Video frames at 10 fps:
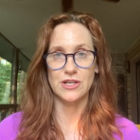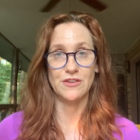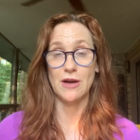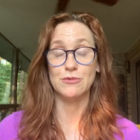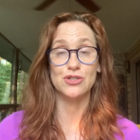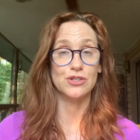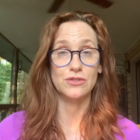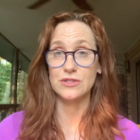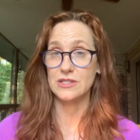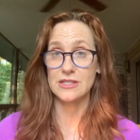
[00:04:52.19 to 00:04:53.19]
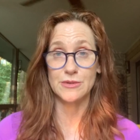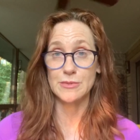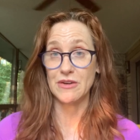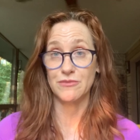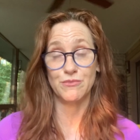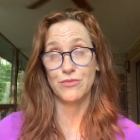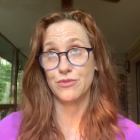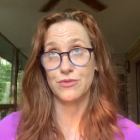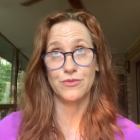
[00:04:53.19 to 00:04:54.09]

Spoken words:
I've kept a journal since I was about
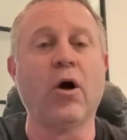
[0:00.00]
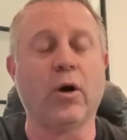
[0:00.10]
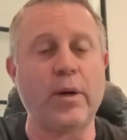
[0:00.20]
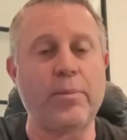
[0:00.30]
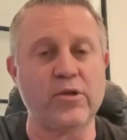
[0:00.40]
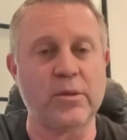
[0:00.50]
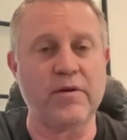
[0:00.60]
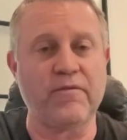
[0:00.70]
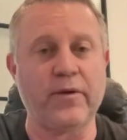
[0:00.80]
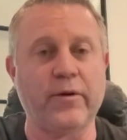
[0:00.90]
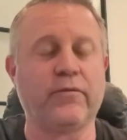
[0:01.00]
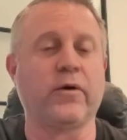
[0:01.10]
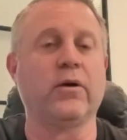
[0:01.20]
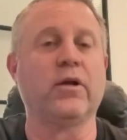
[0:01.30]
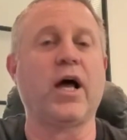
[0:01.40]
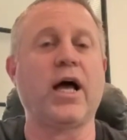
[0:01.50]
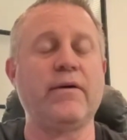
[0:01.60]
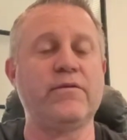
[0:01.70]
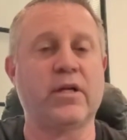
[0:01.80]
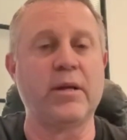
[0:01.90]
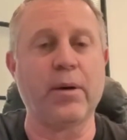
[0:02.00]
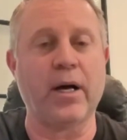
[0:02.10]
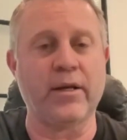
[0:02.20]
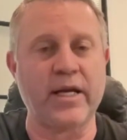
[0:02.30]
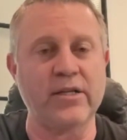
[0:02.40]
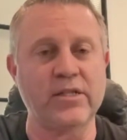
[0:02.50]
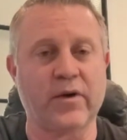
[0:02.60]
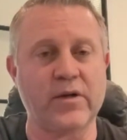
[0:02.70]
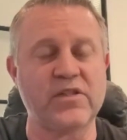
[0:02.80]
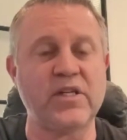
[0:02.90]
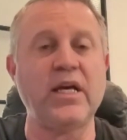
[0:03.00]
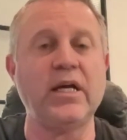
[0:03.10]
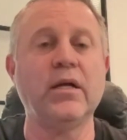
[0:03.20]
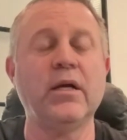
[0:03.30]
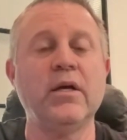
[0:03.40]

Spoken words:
Are we supposed to be fearing for our lives, on the edge of our seat?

* ASSIGNED TASK
Output the listing unchanged, pictures excluded.

* WRITTEN ANSWER
Video frames at 10 fps:
[00:04:52.19 to 00:04:53.19]
[00:04:53.19 to 00:04:54.09]

Spoken words:
I've kept a journal since I was about
[0:00.00]
[0:00.10]
[0:00.20]
[0:00.30]
[0:00.40]
[0:00.50]
[0:00.60]
[0:00.70]
[0:00.80]
[0:00.90]
[0:01.00]
[0:01.10]
[0:01.20]
[0:01.30]
[0:01.40]
[0:01.50]
[0:01.60]
[0:01.70]
[0:01.80]
[0:01.90]
[0:02.00]
[0:02.10]
[0:02.20]
[0:02.30]
[0:02.40]
[0:02.50]
[0:02.60]
[0:02.70]
[0:02.80]
[0:02.90]
[0:03.00]
[0:03.10]
[0:03.20]
[0:03.30]
[0:03.40]

Spoken words:
Are we supposed to be fearing for our lives, on the edge of our seat?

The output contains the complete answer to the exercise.